The Robust Sequential Estimator: a general approach and its application to surface organization in range data

Abstract
Presents an autonomous, statistically robust, sequential function approximation approach to simultaneous parameterization and organization of (possibly partially occluded) surfaces in noisy, outlier-ridden (not Gaussian), functional range data. At the core of this approach is the Robust Sequential Estimator, a robust extension to the method of sequential least squares. Unlike most existing surface characterization techniques, the authors' method generates complete surface hypotheses in parameter space. Given a noisy depth map of an unknown 3-D scene, the algorithm first selects appropriate seed points representing possible surfaces. For each nonredundant seed it chooses the best approximating model from a given set of competing models using a modified Akaike Information Criterion. With this best model, each surface is expanded from its seed over the entire image, and this step is repeated for all seeds.

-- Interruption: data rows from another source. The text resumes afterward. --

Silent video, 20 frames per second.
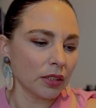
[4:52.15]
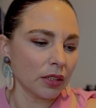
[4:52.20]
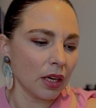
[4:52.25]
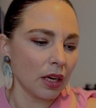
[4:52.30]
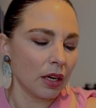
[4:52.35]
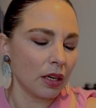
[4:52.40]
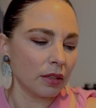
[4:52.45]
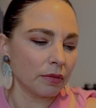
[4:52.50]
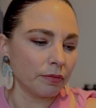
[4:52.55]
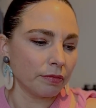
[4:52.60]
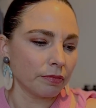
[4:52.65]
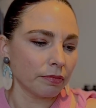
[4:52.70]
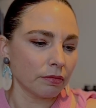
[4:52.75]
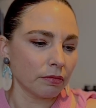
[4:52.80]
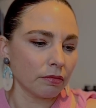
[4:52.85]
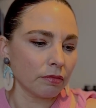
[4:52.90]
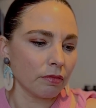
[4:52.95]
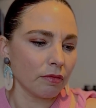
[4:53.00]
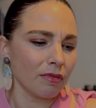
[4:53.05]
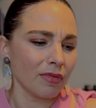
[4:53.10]
And
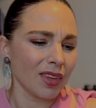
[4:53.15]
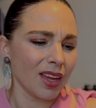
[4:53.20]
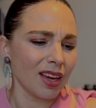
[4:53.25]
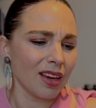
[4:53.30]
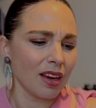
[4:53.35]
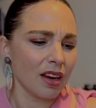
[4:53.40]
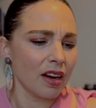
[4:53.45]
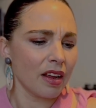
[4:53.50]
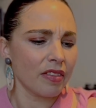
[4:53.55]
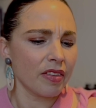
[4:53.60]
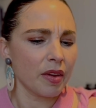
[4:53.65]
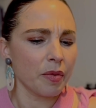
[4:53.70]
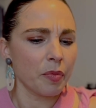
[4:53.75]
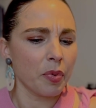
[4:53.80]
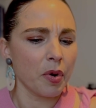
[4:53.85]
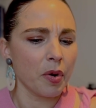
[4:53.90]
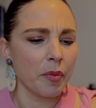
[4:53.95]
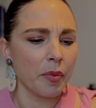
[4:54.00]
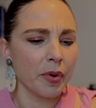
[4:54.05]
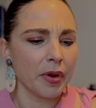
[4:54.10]
I think
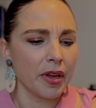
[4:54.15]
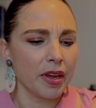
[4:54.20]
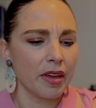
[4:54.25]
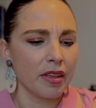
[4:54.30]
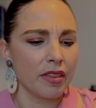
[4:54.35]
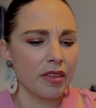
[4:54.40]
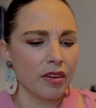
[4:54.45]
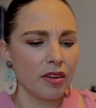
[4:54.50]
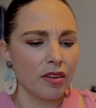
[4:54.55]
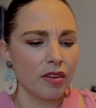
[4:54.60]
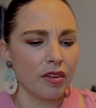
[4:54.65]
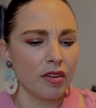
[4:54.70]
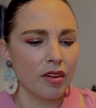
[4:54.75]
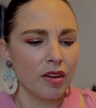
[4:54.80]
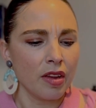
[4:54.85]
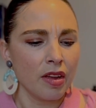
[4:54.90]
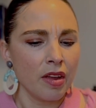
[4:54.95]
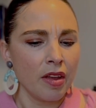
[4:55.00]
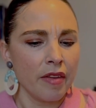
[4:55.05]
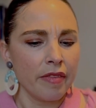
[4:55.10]
probably the
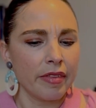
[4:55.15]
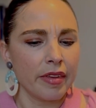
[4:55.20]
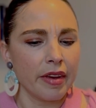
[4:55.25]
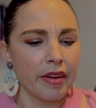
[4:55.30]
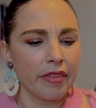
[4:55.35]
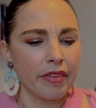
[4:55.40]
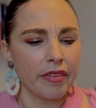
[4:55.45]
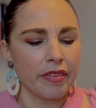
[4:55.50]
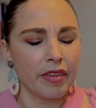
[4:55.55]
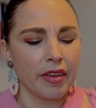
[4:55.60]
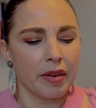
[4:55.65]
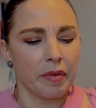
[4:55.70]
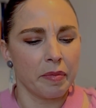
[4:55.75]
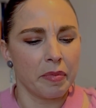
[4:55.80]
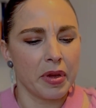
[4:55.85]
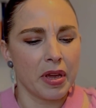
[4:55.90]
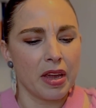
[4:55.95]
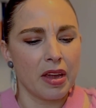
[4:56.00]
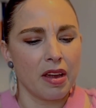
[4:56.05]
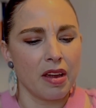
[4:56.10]
other thing
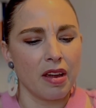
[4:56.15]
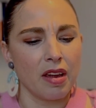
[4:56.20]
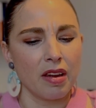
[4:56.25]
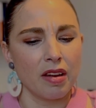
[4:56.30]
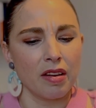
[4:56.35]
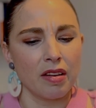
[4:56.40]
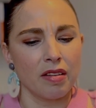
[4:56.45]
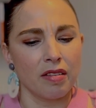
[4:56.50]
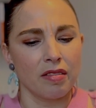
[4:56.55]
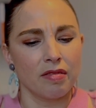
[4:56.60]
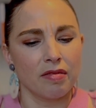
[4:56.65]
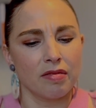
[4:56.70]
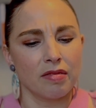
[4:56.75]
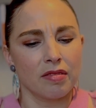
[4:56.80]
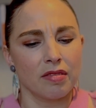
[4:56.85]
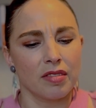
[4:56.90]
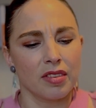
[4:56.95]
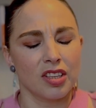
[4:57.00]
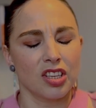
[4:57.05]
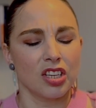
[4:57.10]
being
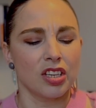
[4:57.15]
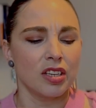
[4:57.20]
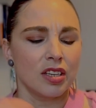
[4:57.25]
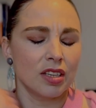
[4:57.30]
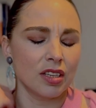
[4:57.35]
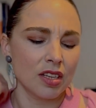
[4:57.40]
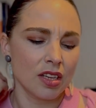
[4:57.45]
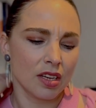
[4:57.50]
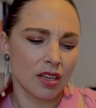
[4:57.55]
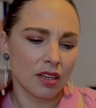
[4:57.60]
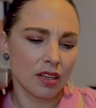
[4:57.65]
that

Those points which appear to be outliers with respect to the model in growth are not included in the (possibly disconnected) surface. Point regions are deleted from each newly grown surface in the prune stage. Noise, outliers, or coincidental surface alignment may cause some points to appear to belong to more than one surface. These ambiguities are resolved by a weighted voting scheme within a 5/spl times/5 decision window centered around the ambiguous point. The isolated point regions left after the resolve stage are removed and any missing points in the data are filled by the surface having a majority consensus in an 8-neighborhood.